● **What this task involves**:
Exclude the images and transcribe the entries below precisely.

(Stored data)
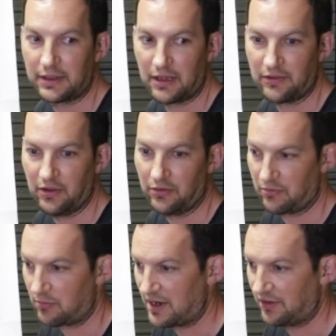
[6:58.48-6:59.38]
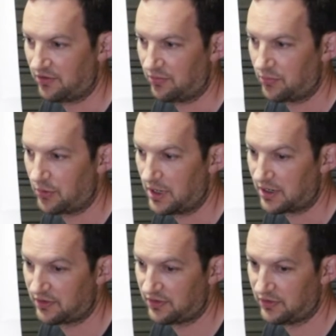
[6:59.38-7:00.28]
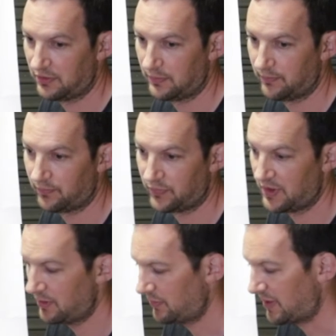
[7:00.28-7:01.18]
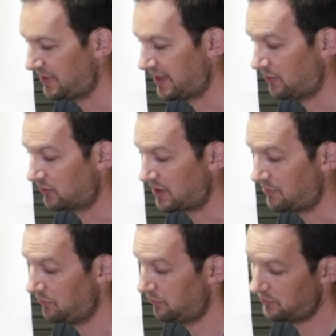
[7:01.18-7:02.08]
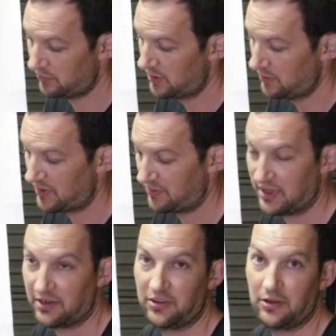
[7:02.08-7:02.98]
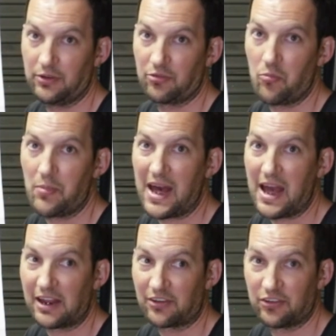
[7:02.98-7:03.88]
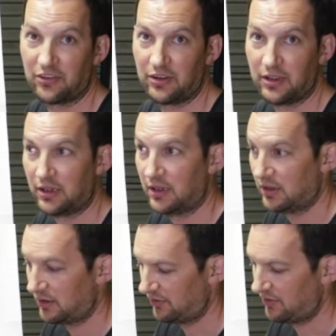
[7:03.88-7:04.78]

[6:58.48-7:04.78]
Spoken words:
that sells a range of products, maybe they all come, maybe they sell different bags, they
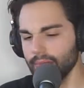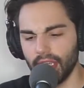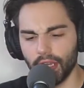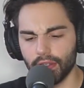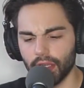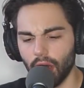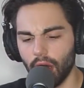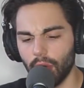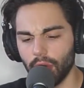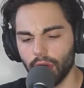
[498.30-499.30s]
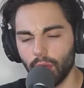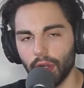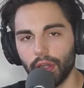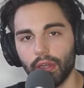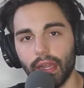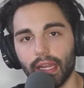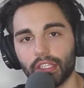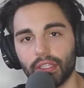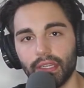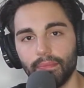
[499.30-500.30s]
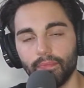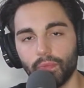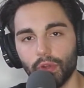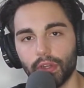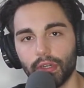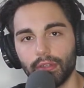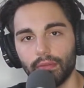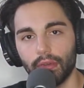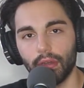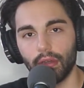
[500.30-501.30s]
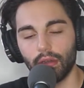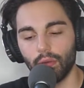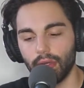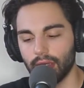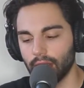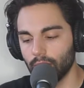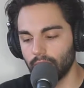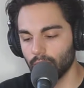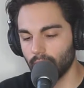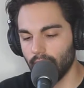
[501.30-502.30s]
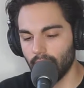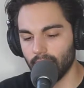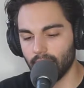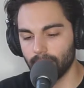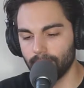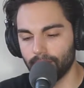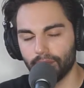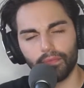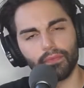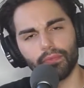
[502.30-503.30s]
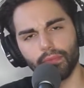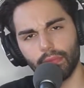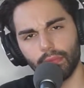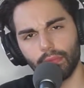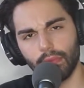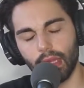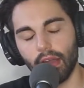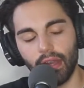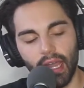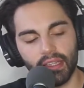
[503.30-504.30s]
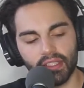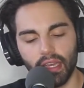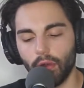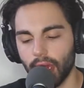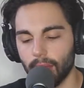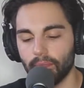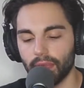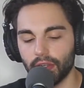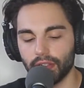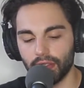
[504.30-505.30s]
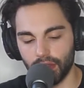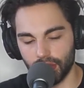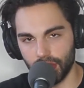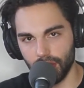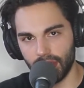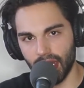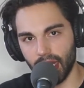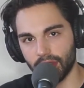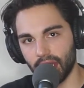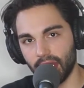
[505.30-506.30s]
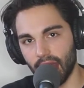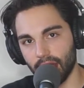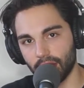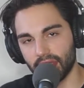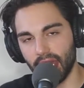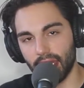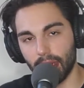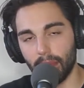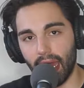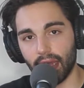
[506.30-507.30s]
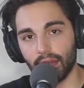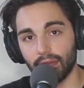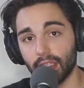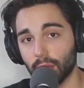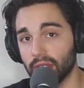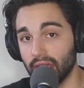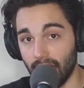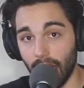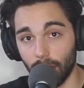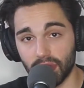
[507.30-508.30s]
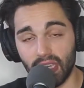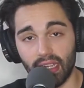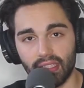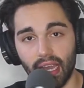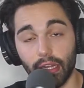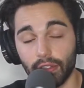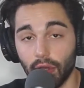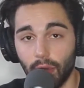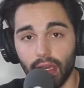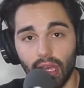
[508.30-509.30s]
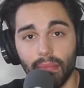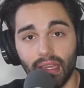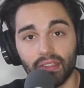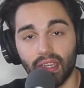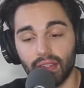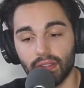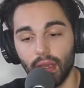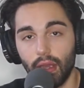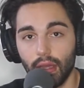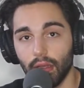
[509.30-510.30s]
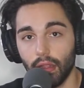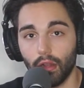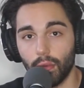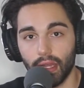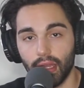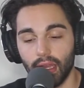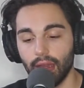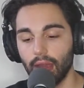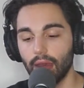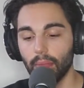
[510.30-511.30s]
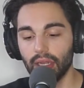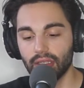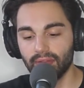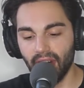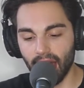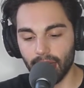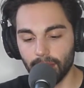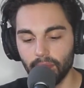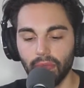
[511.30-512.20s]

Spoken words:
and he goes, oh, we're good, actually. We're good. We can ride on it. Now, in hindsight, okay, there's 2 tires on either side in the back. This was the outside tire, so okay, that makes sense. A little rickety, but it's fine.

● **Finished exercise**:
[6:58.48-6:59.38]
[6:59.38-7:00.28]
[7:00.28-7:01.18]
[7:01.18-7:02.08]
[7:02.08-7:02.98]
[7:02.98-7:03.88]
[7:03.88-7:04.78]

[6:58.48-7:04.78]
Spoken words:
that sells a range of products, maybe they all come, maybe they sell different bags, they
[498.30-499.30s]
[499.30-500.30s]
[500.30-501.30s]
[501.30-502.30s]
[502.30-503.30s]
[503.30-504.30s]
[504.30-505.30s]
[505.30-506.30s]
[506.30-507.30s]
[507.30-508.30s]
[508.30-509.30s]
[509.30-510.30s]
[510.30-511.30s]
[511.30-512.20s]

Spoken words:
and he goes, oh, we're good, actually. We're good. We can ride on it. Now, in hindsight, okay, there's 2 tires on either side in the back. This was the outside tire, so okay, that makes sense. A little rickety, but it's fine.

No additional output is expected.